For the last 15 or 20 years critics have been lamenting the fact that amply-funded, carefully-composed, middle-class movies with toney, well-paid movie stars have become all but extinct. Especially the brainy, sophisticated dramas and dramedies. I’m mainly talking about Mike Nichols or James L. Brooks-level stuff. Or early Nora Ephron or pre-North Rob Reiner-styled films about faintly witty, educated, well-off urban white people and their problems. Broadcast News, As Good As It Gets, When Harry Met Sally, Groundhog Day, Heartburn, Sleepless in Seattle…that line of country.
Or something like Silver Linings Playbook, which felt to me like a vague descendant of the Nichols thing. Or polished white-soul romantic dramas like Bridges of Madison County.
Notice how the above paragraphs sound vaguely racist? These are the times in which we live. If you say you find something pleasing or agreeable about thoughtful, well-crafted films that happen to concern white characters, you’re automatically regarded as dicey or suspicious. Just ask…no, I won’t say his name.
Almost all of today’s adult-friendly quality fare has moved over to cable and streaming, of course. Minus the aid of a comprehensive survey I’m presuming that HBO, Showtime, Netflix, Amazon, Hulu and the others have taken a stab at some kind of facsimile of the above …smart, urbane, witty, perhaps even book-based.
But even if they are, the culture is no longer geared to pay attention to such films as it did 25 or 30 years ago. Our attention pulled in so many directions, many of us texting as we watch, etc. If and when one of these films were to be made for streaming, they wouldn’t settle into the conversation like they used to. Because everything gets consumed so quickly, and at increasing speeds.

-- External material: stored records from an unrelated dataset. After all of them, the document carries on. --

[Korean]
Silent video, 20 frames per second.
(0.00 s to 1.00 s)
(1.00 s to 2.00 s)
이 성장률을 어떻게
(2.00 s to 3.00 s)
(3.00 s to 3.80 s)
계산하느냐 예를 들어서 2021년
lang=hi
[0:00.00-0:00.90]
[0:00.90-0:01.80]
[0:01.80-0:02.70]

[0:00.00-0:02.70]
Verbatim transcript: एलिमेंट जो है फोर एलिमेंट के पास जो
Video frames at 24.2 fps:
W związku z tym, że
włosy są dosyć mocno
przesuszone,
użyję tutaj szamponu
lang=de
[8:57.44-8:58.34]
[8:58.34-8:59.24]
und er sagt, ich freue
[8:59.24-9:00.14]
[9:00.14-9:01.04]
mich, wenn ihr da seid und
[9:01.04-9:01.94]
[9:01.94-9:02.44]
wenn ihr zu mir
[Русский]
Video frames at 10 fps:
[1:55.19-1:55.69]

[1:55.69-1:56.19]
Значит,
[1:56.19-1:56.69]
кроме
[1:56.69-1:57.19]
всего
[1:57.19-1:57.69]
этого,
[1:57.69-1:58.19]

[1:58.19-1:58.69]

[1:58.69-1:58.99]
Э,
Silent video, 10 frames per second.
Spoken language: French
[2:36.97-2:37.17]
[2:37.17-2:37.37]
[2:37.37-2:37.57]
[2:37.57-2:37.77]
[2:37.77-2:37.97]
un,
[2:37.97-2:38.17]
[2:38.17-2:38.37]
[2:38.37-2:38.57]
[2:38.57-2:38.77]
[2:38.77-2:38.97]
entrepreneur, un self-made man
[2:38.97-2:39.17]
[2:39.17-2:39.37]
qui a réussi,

I re-watched Heartburn six years ago, but I went there again last night with the excuse that I’d never seen it in HD on a 65-inch screen. Same modest satisfactions, same mixed reactions.
Posted on 5.12.12: “I was moved to give it another go, and it was intermittently entertaining once more. I miss this kind of well-funded, well-acted, sophisticated adult dramedy with that Nichols attitude and a fine commercial gloss. I didn’t even mind the Carly Simon songs. And Meryl Streep‘s portrayal of Rachel Samstadt (i.e., the stand-in for Heartburn screenwriter-novelist Nora Ephron) has many genuine moments, especially of vulnerability.
“But the film has a huge roadblock or two. Or three.
“Ephron’s screenplay, based on her mostly autobiographical 1983 novel of the same name, charts the breakdown and dissolution of her marriage to Watergate reporter and novelist Carl Bernstein. Bernstein is called Mark Forman in the film and played by Nicholson, who came aboard at the last minute when Mandy Patinkin, unhappy with his part, left the film early on.
“The problem is that Nicholson’s affair with the unseen giraffe lady with the big splayed feet (inspired by Bernstein’s affair with Margaret Jay) happens entirely off-screen and reveals nothing at all about Nicholson’s psychology. All you can sense is that he feels vaguely threatened by fatherhood and responsibility. It just feels bizarre that the affair just happens without the audience being told anything. Nicholson’s Mark is just a selfish shit (which may well have been the case except it takes two to bring a marriage down), and I felt bothered and irritated that I wasn’t getting the whole story.
“And their friends (Richard Masur, Jeff Daniels, Stockard Channing, Milos Forman, et. al.) do nothing but sit around at weddings and dinner parties and picnics and share knowing glances and go ‘Well, yeah…obviously’ and ‘cluck, cluck, cluck.’ I began to really hate this bunch. Do they have lives? If so, do they involve disappointments or failures or betrayals that are similar to the ones being endured by Mark and Rachel? I gradually began to dislike this Greek chorus more than Nicholson’s character, in a way. I wanted at least one of them to get killed in a car crash.
“‘The movie is full of talented people, who are fun to watch, but after a while the scenes that don’t point anywhere begin to add up, and you start asking what is this movie about?,’ wrote New Yorker critic Pauline Kael. ‘You are still asking [this] when it’s over, and by then a flatness, a disappointment, is likely to have settled over the fillips you’d enjoyed.
“‘Although Ephron is a gifted and a witty light essayist, her novel is no more than a variant of a princess fantasy: Rachel, the wife, is blameless; Mark, the husband, is simply a bad egg — an adulterer. And, reading the book, you don’t have to take Rachel the bratty narrator very seriously; her self-pity is so thinly masked by humor and unabashed mean-spiritedness that you feel that the author is exploiting her life — trashing it by presenting it as a juicy, fast-action comic strip about a marriage of celebrities.”